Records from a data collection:
☆ ☆ ☆ ☆
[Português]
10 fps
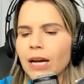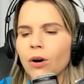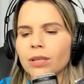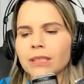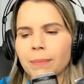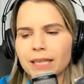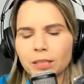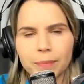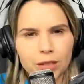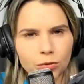derrota para
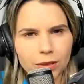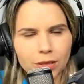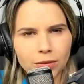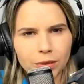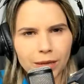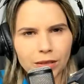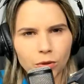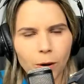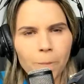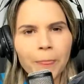as pessoas ao seu
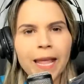redor.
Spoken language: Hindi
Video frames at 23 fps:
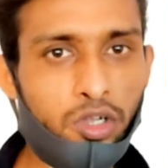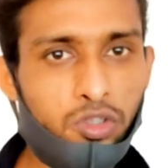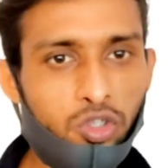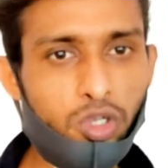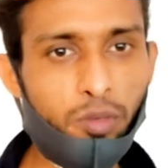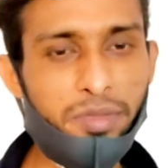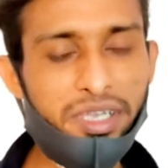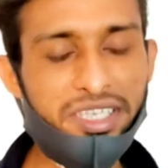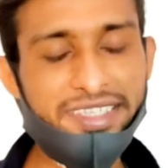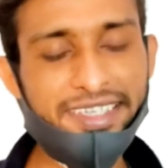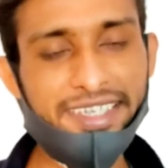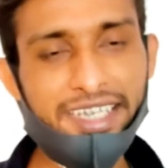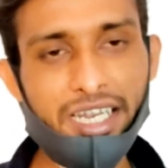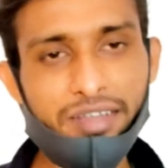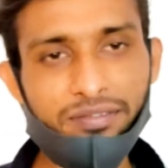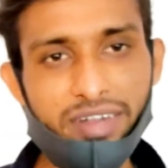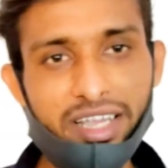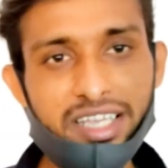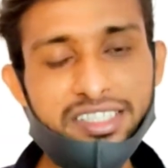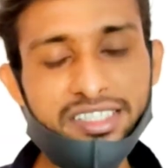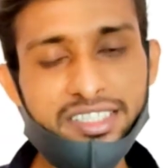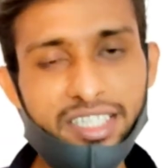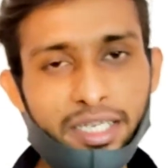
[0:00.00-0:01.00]
तो बेसिकली
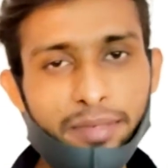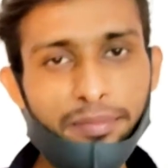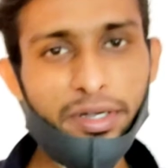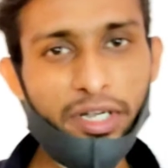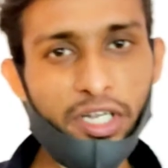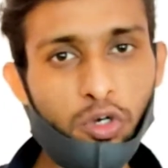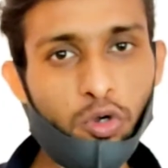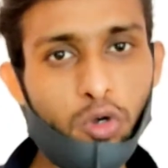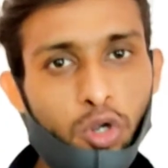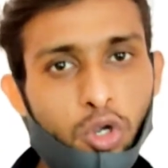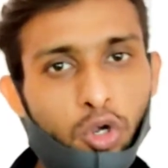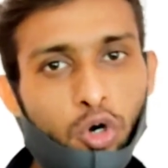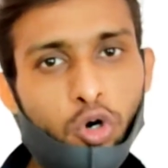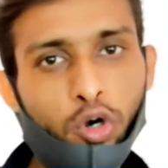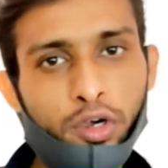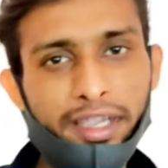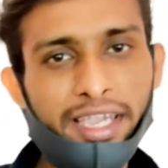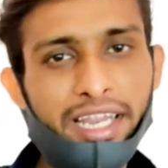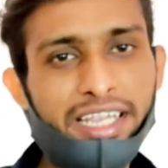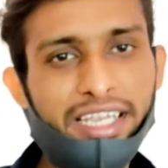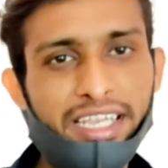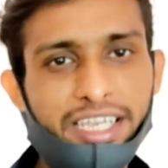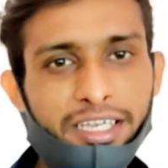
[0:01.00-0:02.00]
फ्रेंड्स ये वीडियो उन लोगों
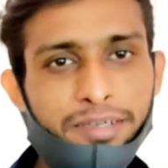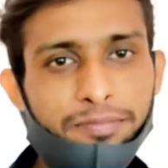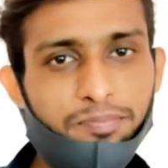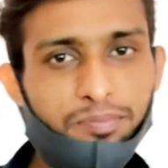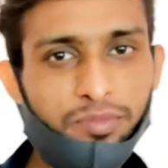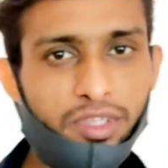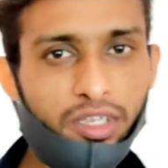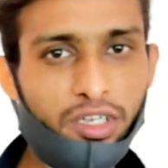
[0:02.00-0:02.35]
के लिए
☆ ☆ ☆ ☆
Aim of the exercise -
Your copy should match the records word for word, with the pictures removed.

Answer -
[Português]
10 fps
derrota para
as pessoas ao seu
redor.
Spoken language: Hindi
Video frames at 23 fps:
[0:00.00-0:01.00]
तो बेसिकली
[0:01.00-0:02.00]
फ्रेंड्स ये वीडियो उन लोगों
[0:02.00-0:02.35]
के लिए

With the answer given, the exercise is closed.